══ MATERIAL PROVIDED ══
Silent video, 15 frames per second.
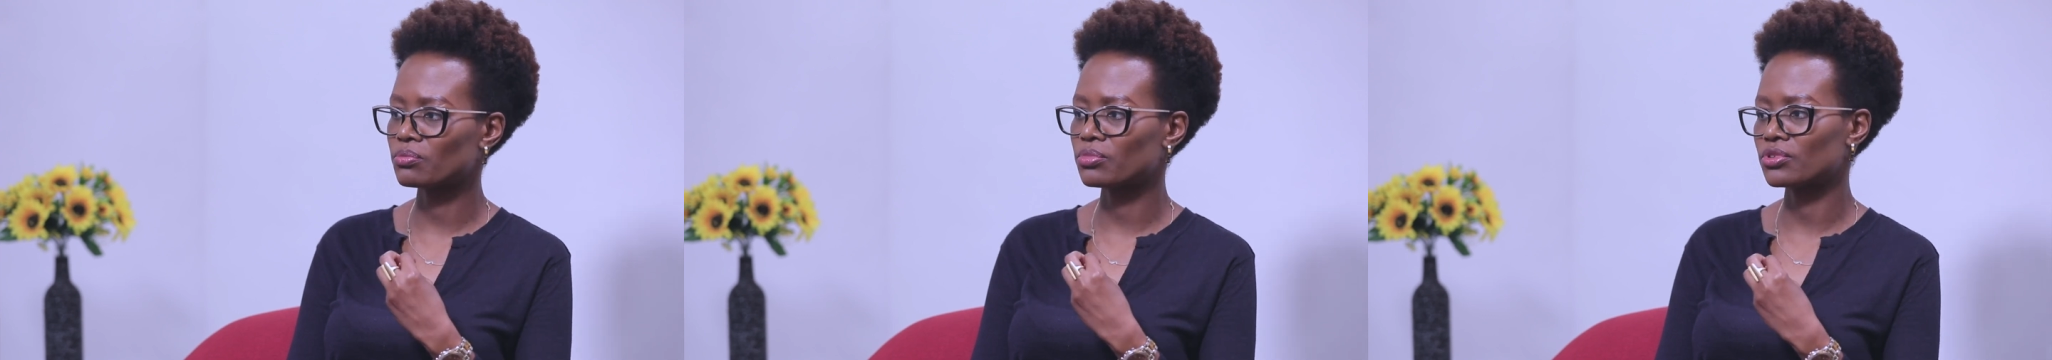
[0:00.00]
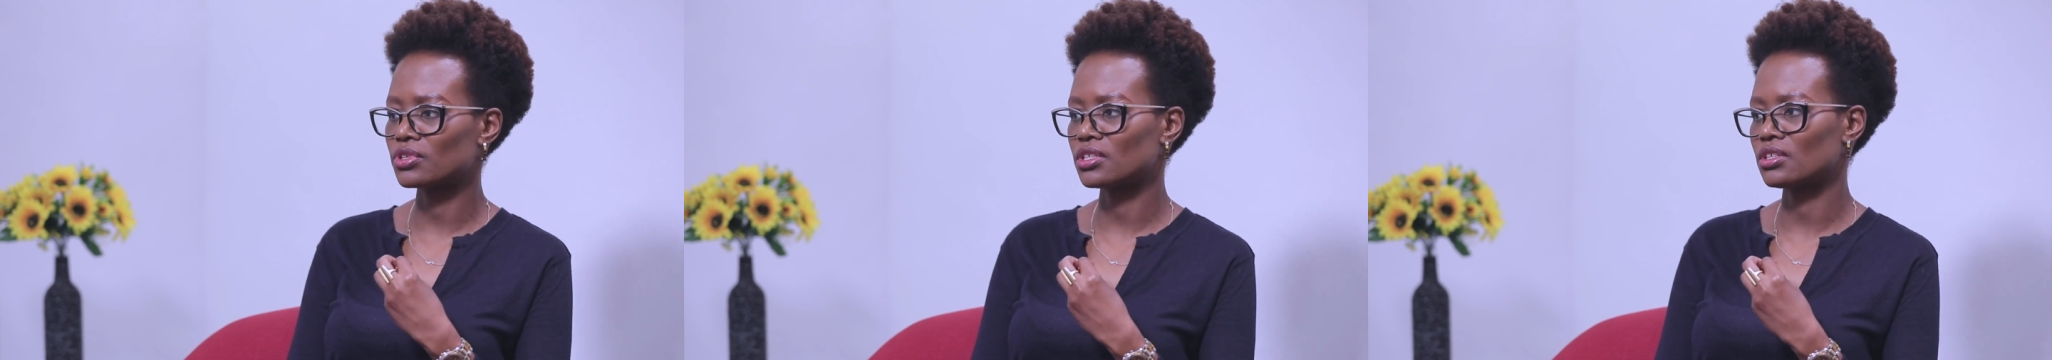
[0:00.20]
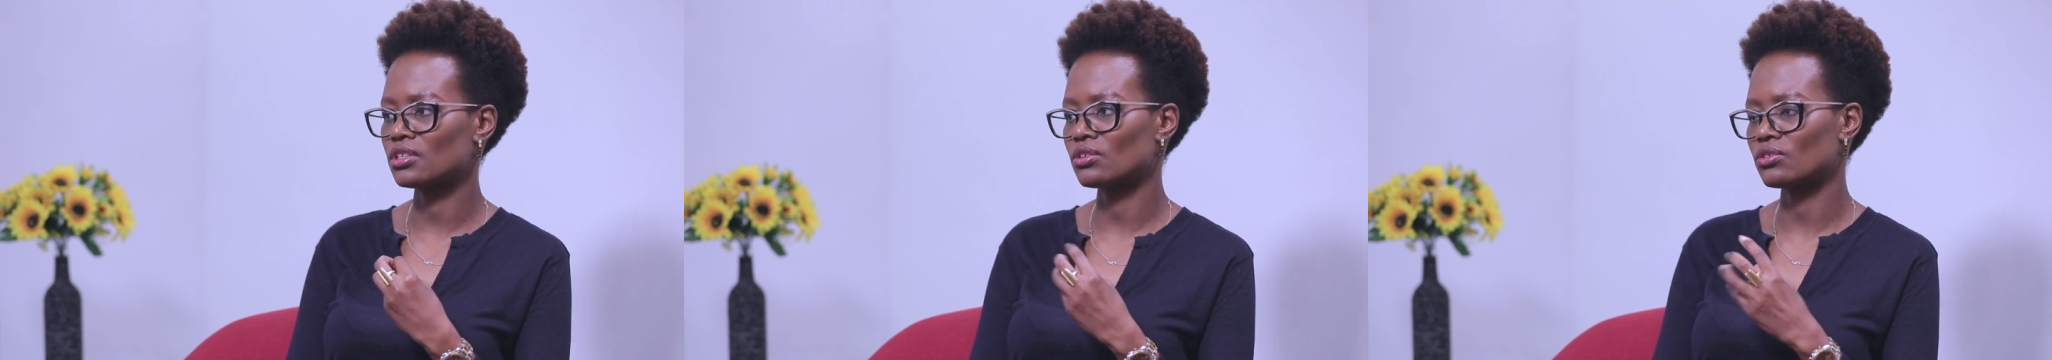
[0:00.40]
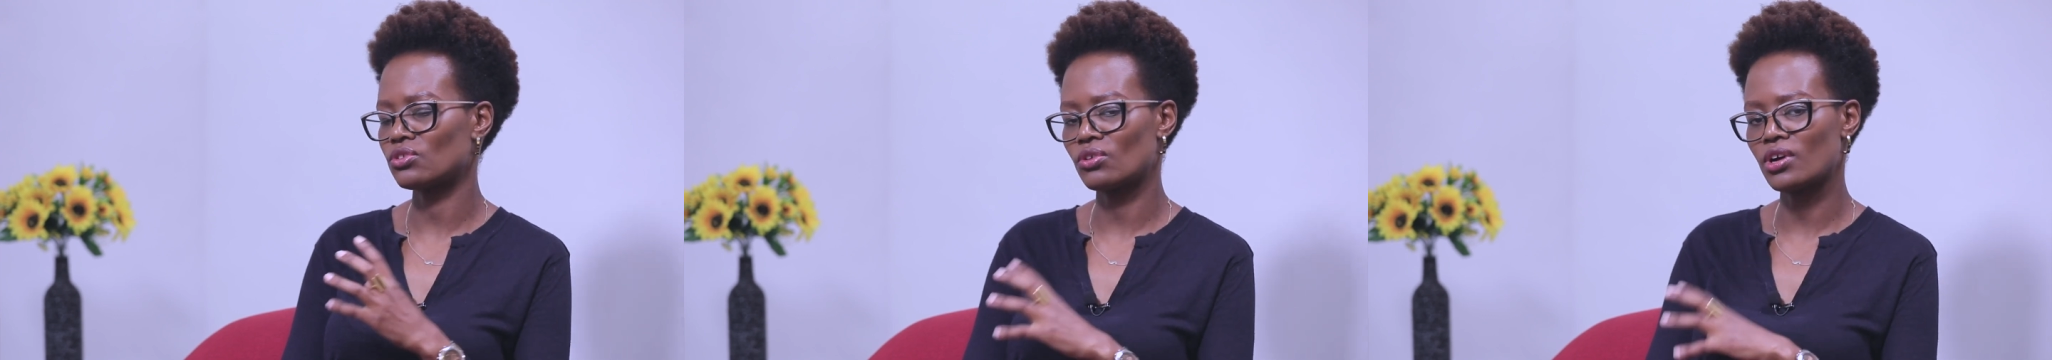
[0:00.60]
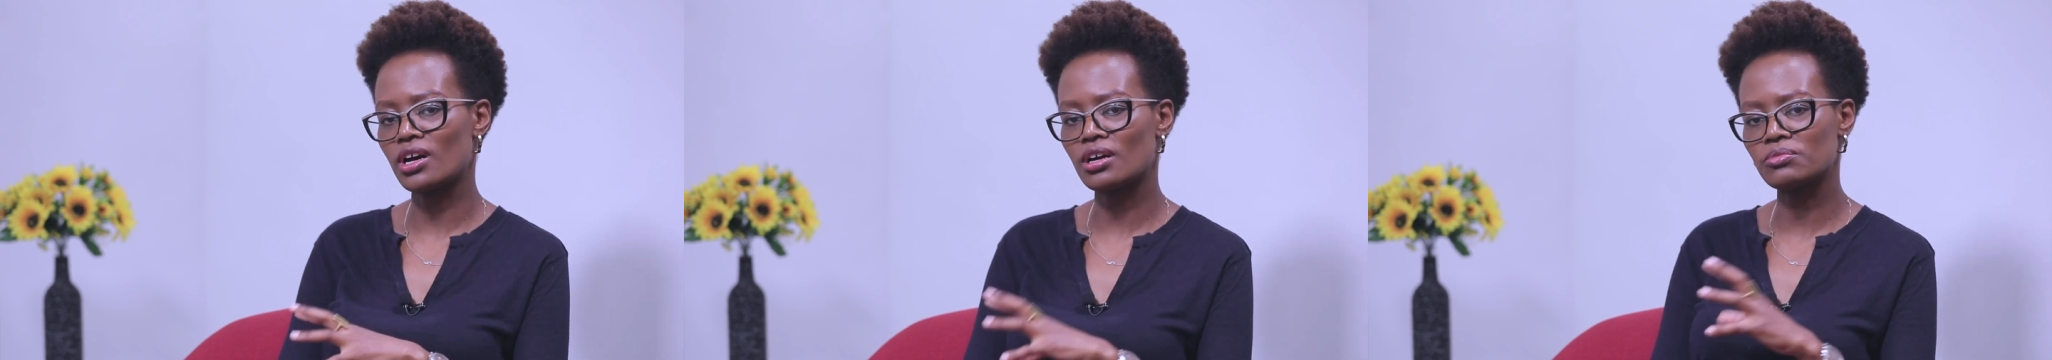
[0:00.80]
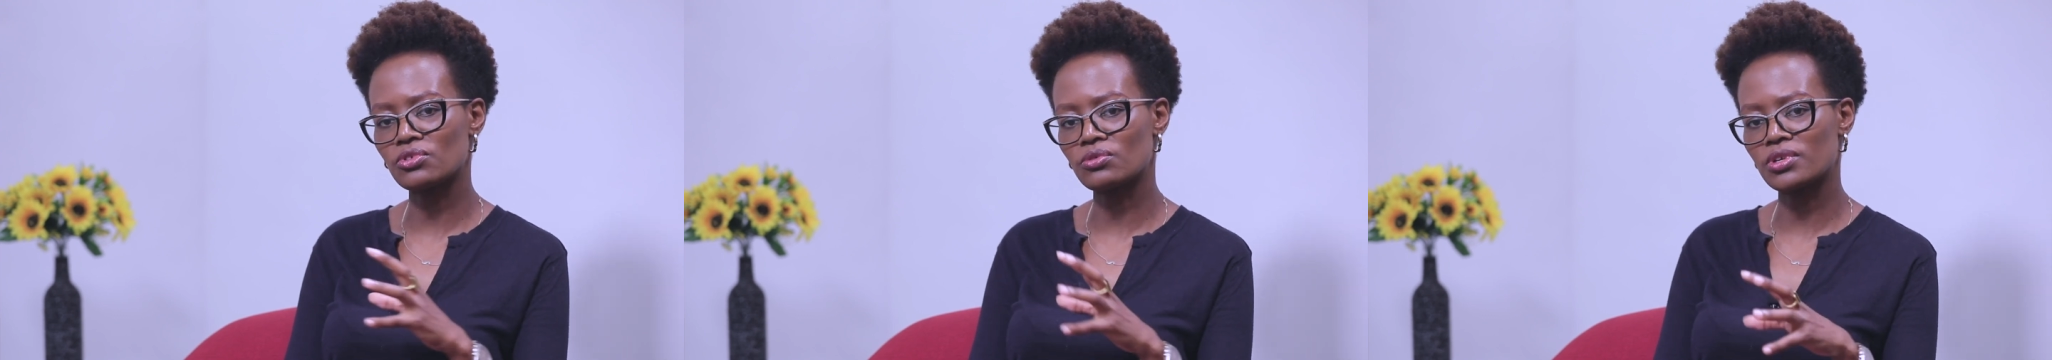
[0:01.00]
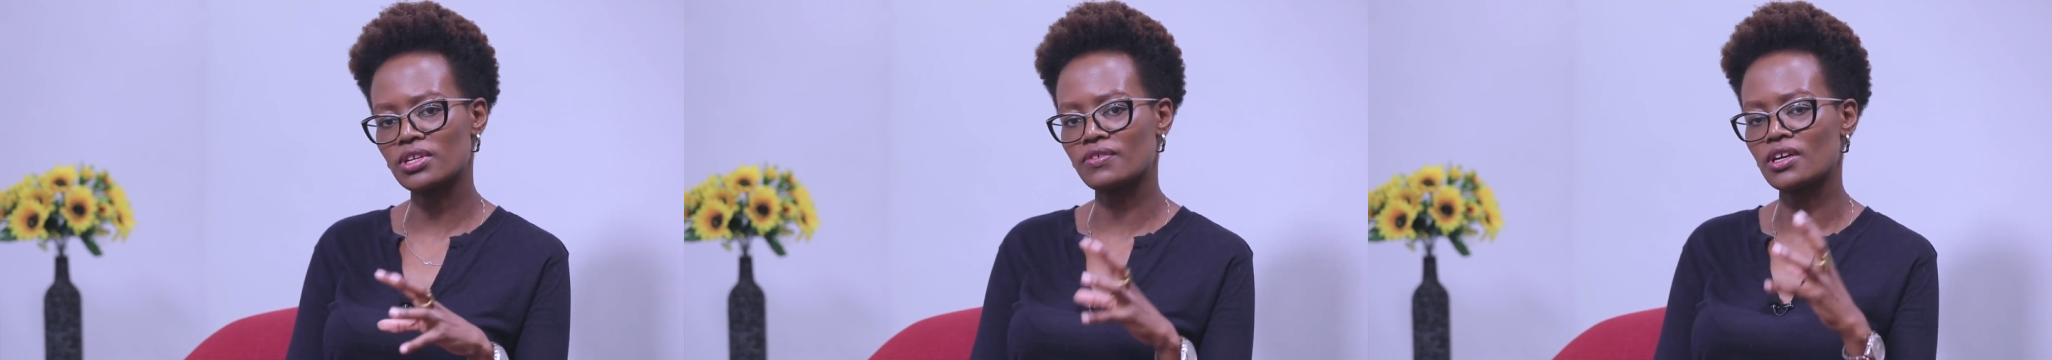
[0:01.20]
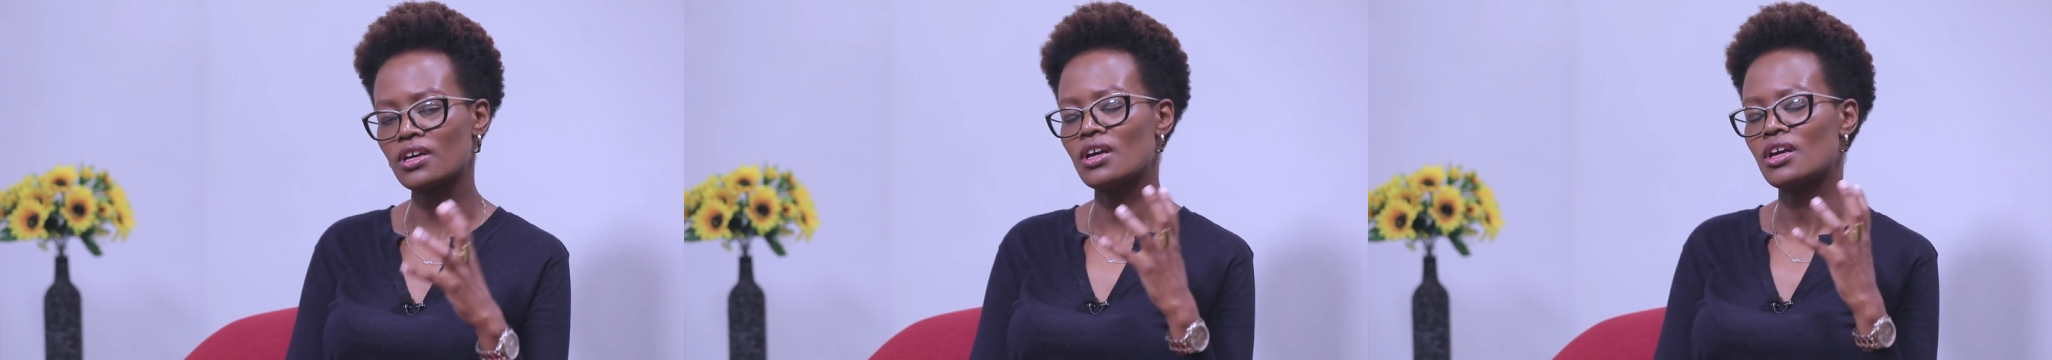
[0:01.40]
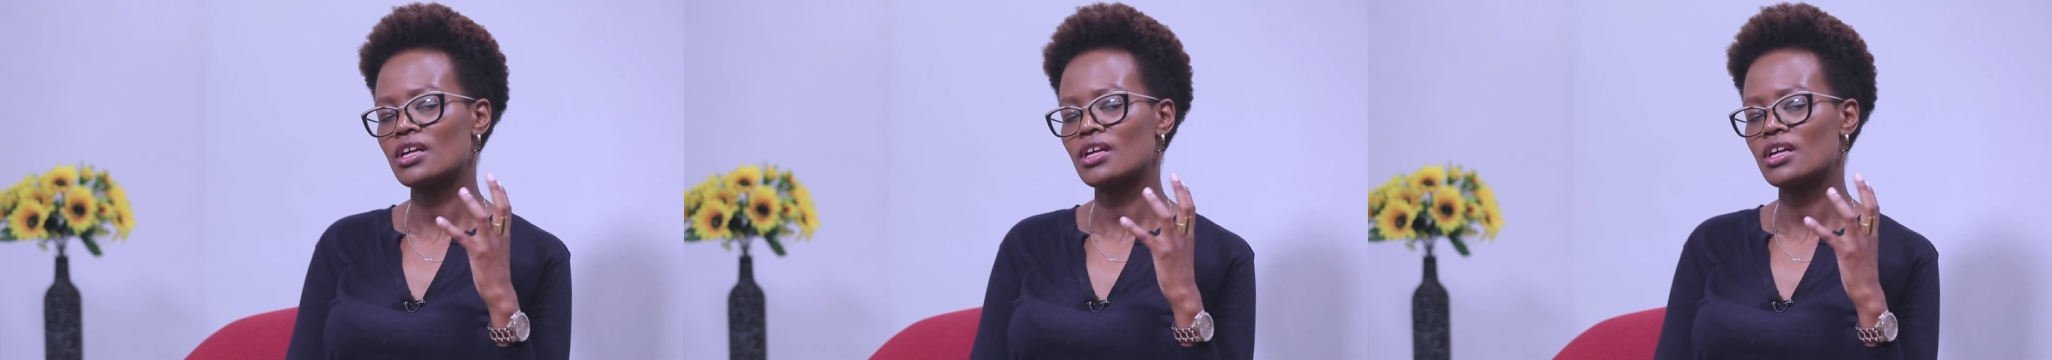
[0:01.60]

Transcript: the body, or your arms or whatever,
═══
With the pictures excluded, retype the records above verbatim.

SOLUTION FOR THIS TASK =>
Silent video, 15 frames per second.
[0:00.00]
[0:00.20]
[0:00.40]
[0:00.60]
[0:00.80]
[0:01.00]
[0:01.20]
[0:01.40]
[0:01.60]

Transcript: the body, or your arms or whatever,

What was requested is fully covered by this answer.